Effects of Telemonitoring and Telemedicine Service for Hypertensive Care (Smart-HTN)

The recruitment status of this study is unknown because the information has not been verified recently.
Verified April 2011 by LG Electronics Inc..
Recruitment status was  Recruiting
Sponsor:
Information provided by:
LG Electronics Inc.
ClinicalTrials.gov Identifier:
NCT01335984
First received: March 31, 2011
Last updated: April 28, 2011
Last verified: April 2011
  Purpose

This is a multi-centered, randomized, parallel group, interventional & open label clinical trial accessing efficacy of intervention effect by smart care system over existing treatment group for lowering blood pressure of hypertension patients taking anti-hypertension drug.


Condition Intervention
Hypertension
Procedure: Telemonitoring
Procedure: Telemonitoring & Telemedicine
Other: Usual Care

Study Type: Interventional
Study Design: Allocation: Randomized
Endpoint Classification: Safety/Efficacy Study
Intervention Model: Parallel Assignment
Masking: Open Label
Primary Purpose: Supportive Care
Official Title: A Multi-center, Randomized, Parallel, Interventional, Open Label Trial to Compare the Blood Pressure-lowering Effect of Conventional Treatment and Smart Care Service in Hypertensive Patients Receiving Any Conventional Treatment

Resource links provided by NLM:


Further study details as provided by LG Electronics Inc.:

Primary Outcome Measures:
  • Clinic blood pressure [ Time Frame: 24 weeks ] [ Designated as safety issue: No ]

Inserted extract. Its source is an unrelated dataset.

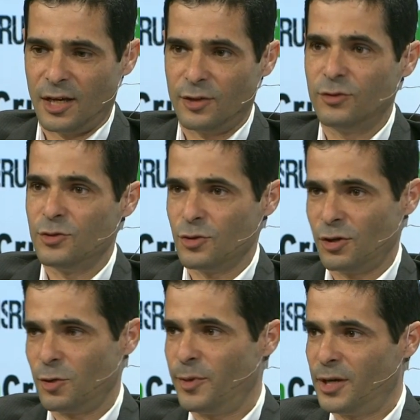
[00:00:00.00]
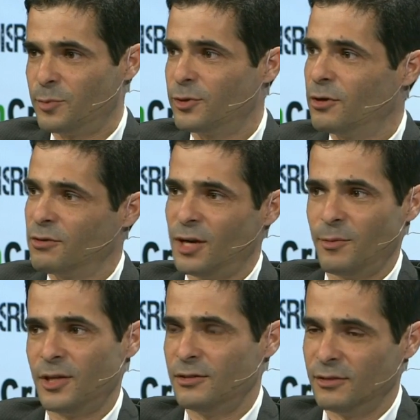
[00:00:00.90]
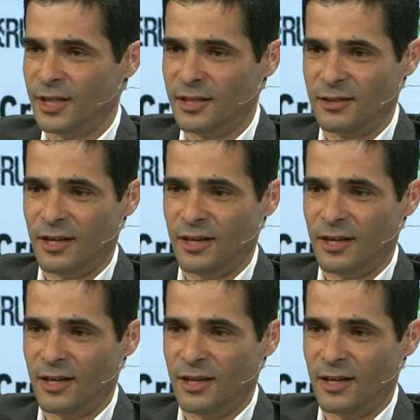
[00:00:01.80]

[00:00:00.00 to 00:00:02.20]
to join our beta program, and you'll get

    blood pressure value when hospital visiting

    • Clinic blood pressure
    • Changes in mean SBP(Systolic Blood Pressure) from baseline to 24 weeks visit


Secondary Outcome Measures:
  • Clinic blood pressure-Diastolic Blood Pressure(DBP) [ Time Frame: 24 weeks ] [ Designated as safety issue: No ]
    Changes in mean Diastolic Blood Pressure(DBP) from baseline to 24 weeks visit

  • Percentage of subjects who achieved goal clinic blood pressure [ Time Frame: 24 weeks ] [ Designated as safety issue: No ]
    Percentage of subjects who achieved blood pressure under 140/90mmHg at 24 weeks visit (under 130/80mmHg in subjects with diabetes mellitus and renal disease)

  • 24 hours ABP(Ambulatory Blood Pressure) [ Time Frame: 24 weeks ] [ Designated as safety issue: No ]
    • BP measured at baseline and after administration of antihypertensive drugs at 24 weeks
    • Mean values of 24 hours blood pressure (SBP / DBP) will be used for analysis

  • Percentage of subjects who achieved 24 hours ABP(Ambulatory Blood Pressure) goal [ Time Frame: 24 weeks ] [ Designated as safety issue: No ]
    • Percentage of subjects who achieved average daytime BP of 24hrs ABPM under 135/85mmHg (under 130/80mmHg in subjects with diabetes mellitus and renal disease)
    • Average daytime BP will be calculated with average of each hourly mean from 07:00 to 22:59 of the Clock time

  • Self blood pressure measurement [ Time Frame: 24 weeks ] [ Designated as safety issue: No ]
    Mean value of each week of self blood pressure measurement (Systolic/Diastolic) from baseline to 24 weeks

  • Medication compliance [ Time Frame: 24 weeks ] [ Designated as safety issue: No ]
    • Patients diary will be recorded and medication compliance will be calculated by calculating the number of days administered antihypertensive drugs during the study
    • Drugs compliance = the number of days administered antihypertensive drugs / participated period in this study * 100%

  • Reduction of body mass index [ Time Frame: 24 weeks ] [ Designated as safety issue: No ]

    Changes of Body Mass Index(BMI)

    - Body Mass Index(BMI)=Body weight (kg)/Height2(m) from baseline to 24 weeks


  • Assessment of patients' satisfaction [ Time Frame: 24 weeks ] [ Designated as safety issue: No ]
    Only remote monitoring group and remote visit + remote monitoring group are applicable


Estimated Enrollment: 564
Study Start Date: January 2011
Estimated Study Completion Date: March 2013
Estimated Primary Completion Date: December 2012 (Final data collection date for primary outcome measure)
Arms Assigned Interventions
Experimental: Telemonitoring group
The subjects who are assigned in the Telemonitoring group should perform body composition measurement with self blood pressure measurement, and shall transmit the results to the Smart Care Serve via Smart Care PC. Telemonitoring group require site visit once per 2 months (8weeks)
Procedure: Telemonitoring

The subjects who are assigned in the Telemonitoring group will be provided Blood Pressure monitor, body composition analyzer, and remote monitoring device.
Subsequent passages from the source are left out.